Not long ago, MRSA infections were primarily associated with hospital stays, but since the turn of the century, the bacteria have been turning up in daily settings more frequently.

 

Before the late 1990s and early 2000s, the infection wasn’t a problem outside of hospitals, said Dr. Graham Snyder, medical director of infection prevention at the University of Pittsburgh Medical Center, who wasn’t involved with the new research.

 

People can become infected with MRSA if the bacteria enter the body through a break in the skin. Indeed, when people get MRSA outside of health care settings, the infections most often show up as skin infections, according to the Centers for Disease Control and Prevention. Symptoms can include redness, swelling, pain and pus, and oftentimes, fever.

 

Snyder estimates that each year, around 11,000 people die from MRSA. If the infection spreads to the lungs, it can lead to pneumonia; if it gets into the bloodstream, it can lead to sepsis.

 

To learn more about how MRSA gets into homes and is then spread among the residents, Fritz and her colleagues focused on the households of 150 otherwise healthy St. Louis children, with an average age of 3, who went to a doctor or a hospital because of a MRSA infection.

 

Fritz and her colleagues visited each home five times over the course of a year and each time, they took samples from all family members’ nostrils, armpits and groins, as well as from the noses and backs of any household cats and dogs.
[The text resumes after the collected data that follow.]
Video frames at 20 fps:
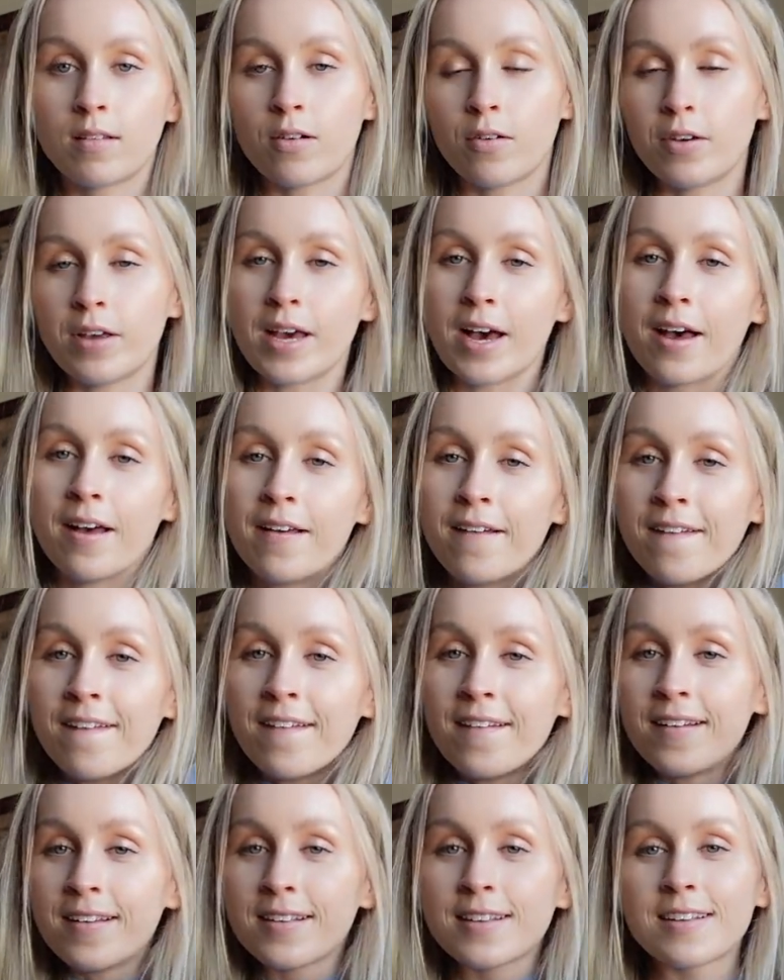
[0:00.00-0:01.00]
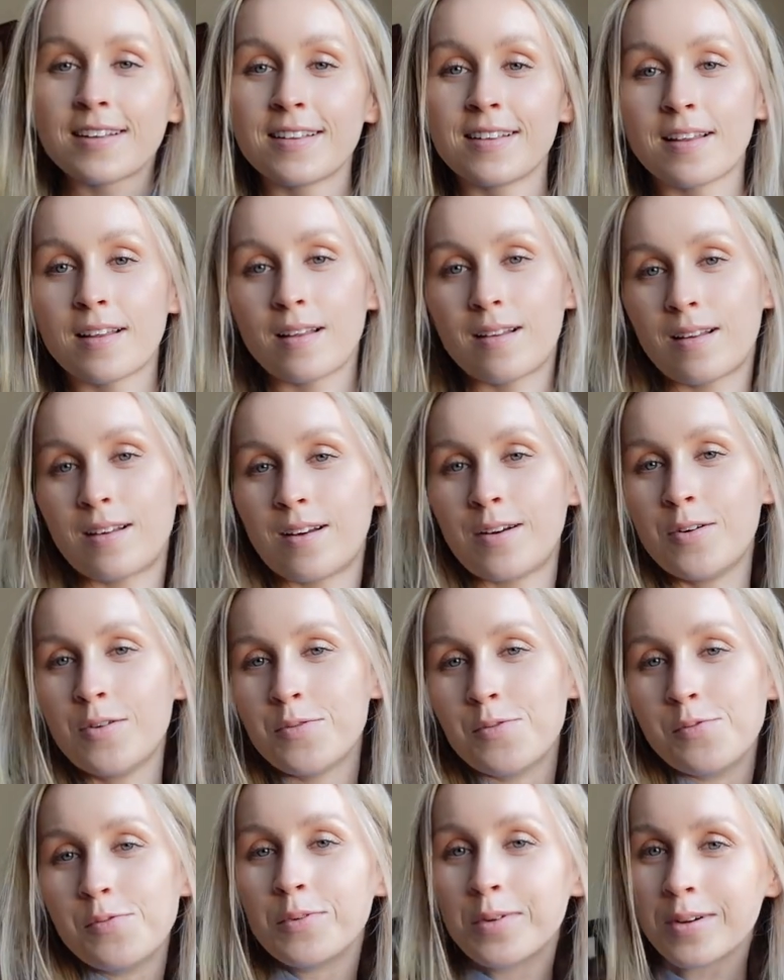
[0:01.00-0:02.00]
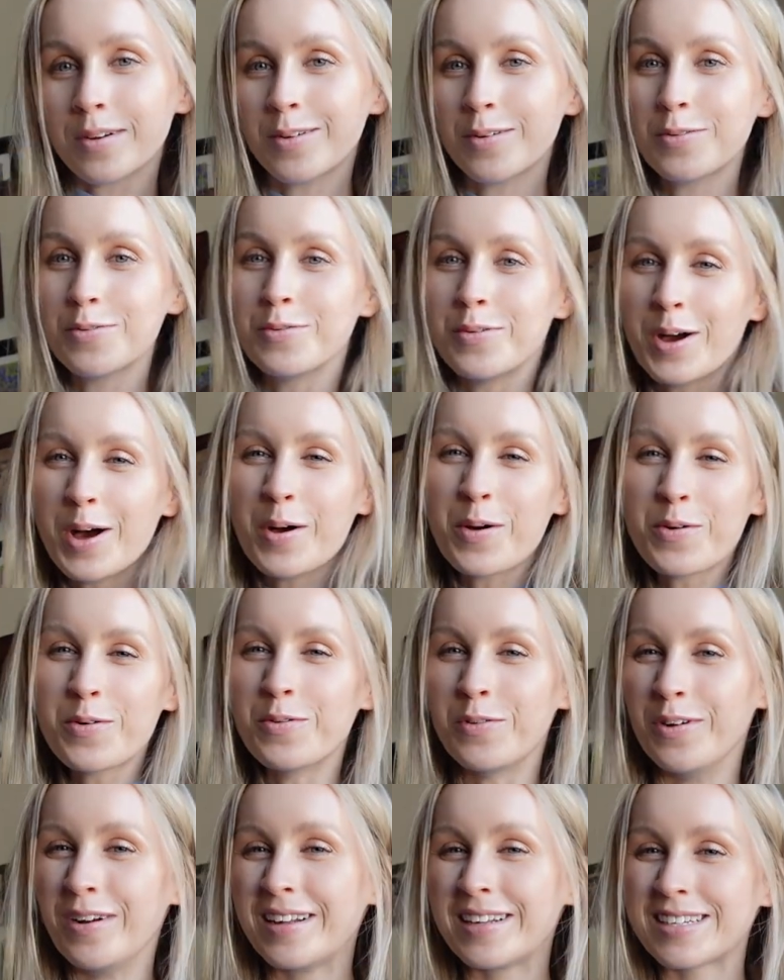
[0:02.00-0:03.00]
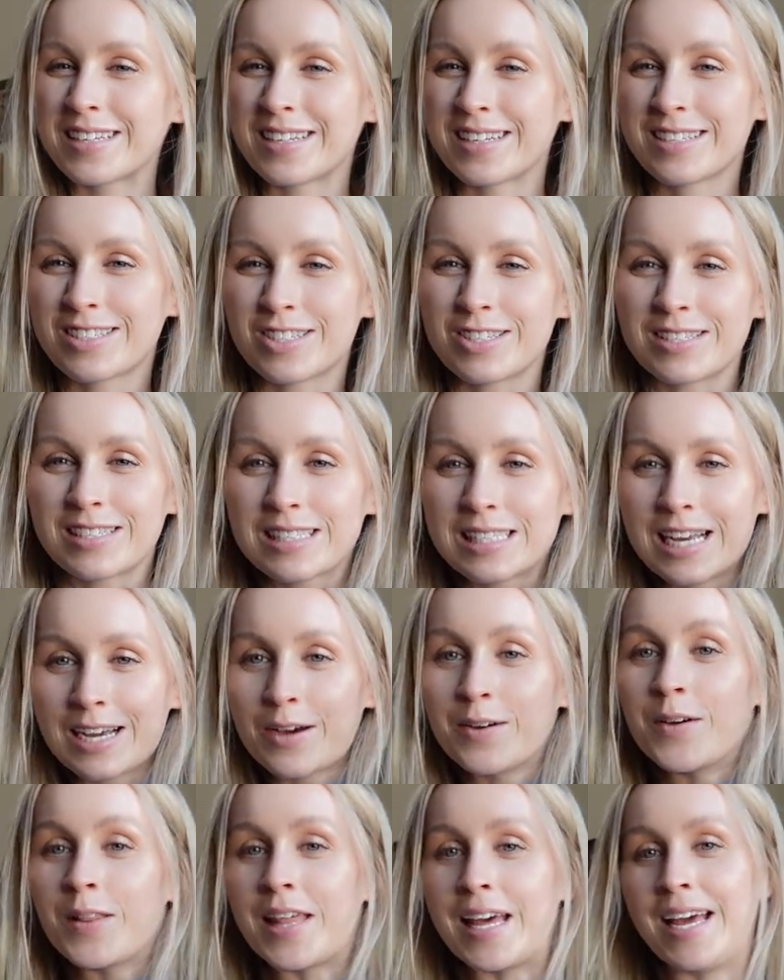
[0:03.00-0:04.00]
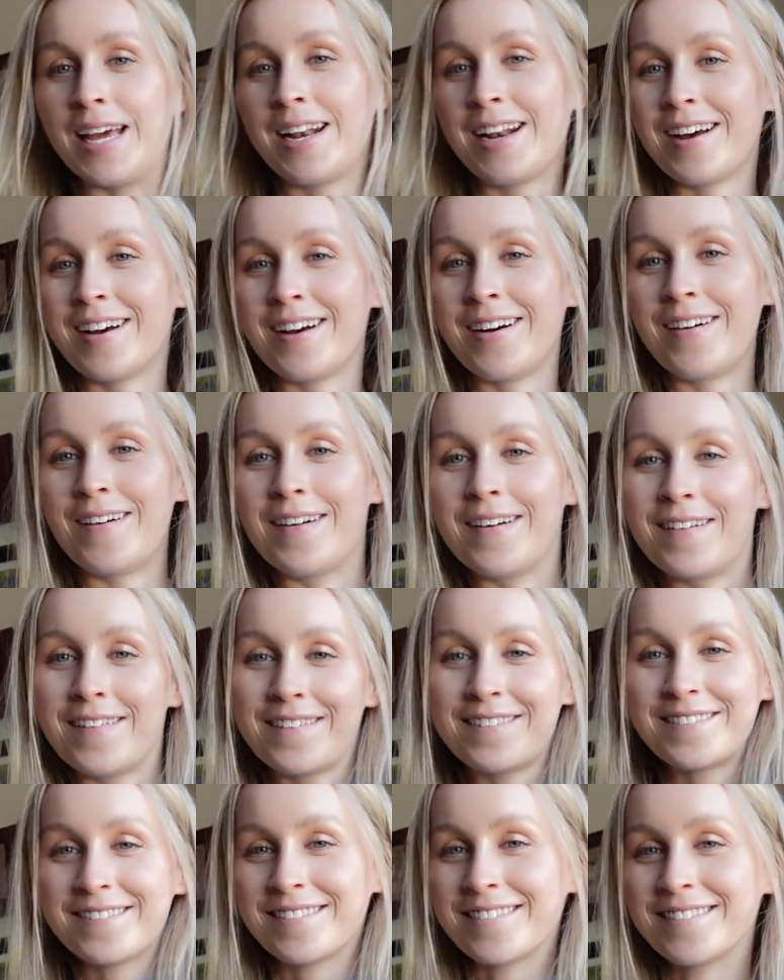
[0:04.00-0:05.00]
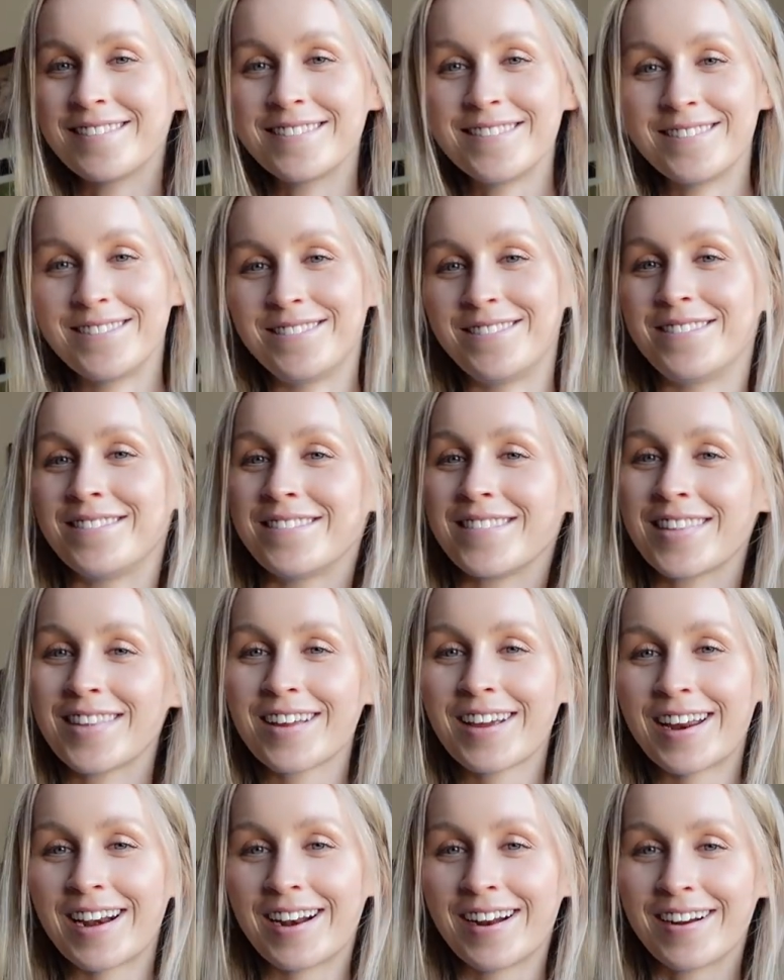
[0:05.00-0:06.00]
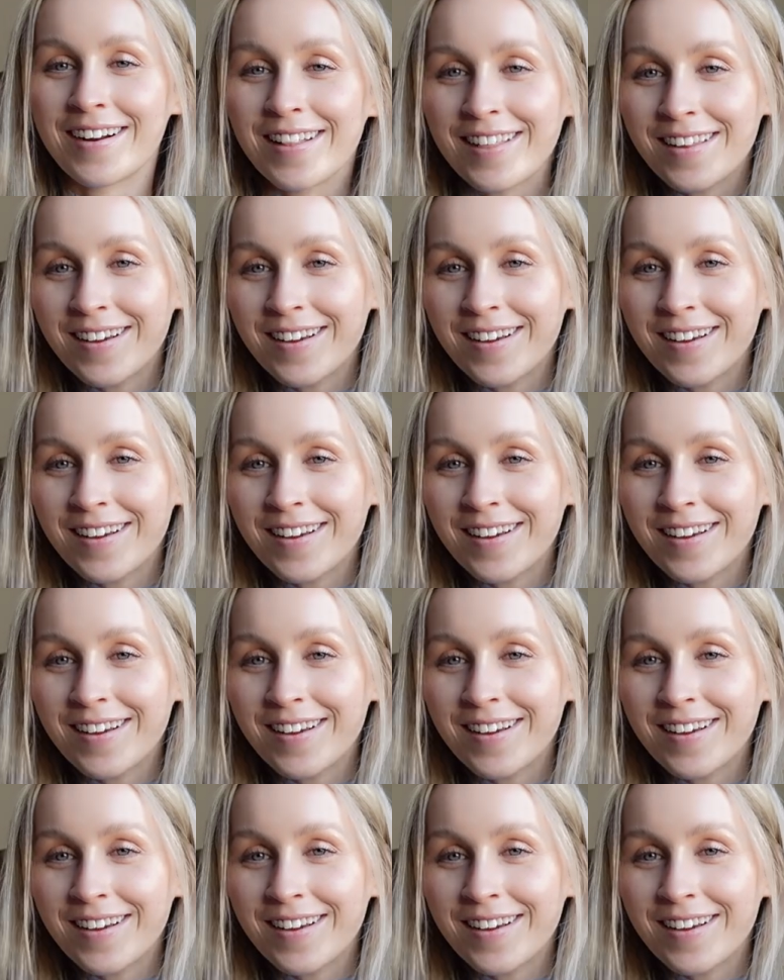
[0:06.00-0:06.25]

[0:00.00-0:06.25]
Oh, yeah. Oh, ooh, ooh. She's slick with it. Oh, look at her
At the outset, they asked the study participants more than 100 questions about hygiene and personal habits.

 

The researchers found MRSA on nearly half the people and on one-third of the pets at least once during the year. One surprising finding, Fritz said, was that it looked like people often were passing the bacteria on to their pets, rather than the other way around.

 

Another surprise was the length of time the bacteria survived on surfaces. “In one household when we went the very first time, we were told the video game controller hadn’t been touched in six months so we wouldn’t need to swab that,” Fritz said. “We swabbed it anyway and recovered MRSA.”

And while anyone can bring MRSA into the house, “we found children were more likely to be bringing new strains into the house than adults,” Fritz said.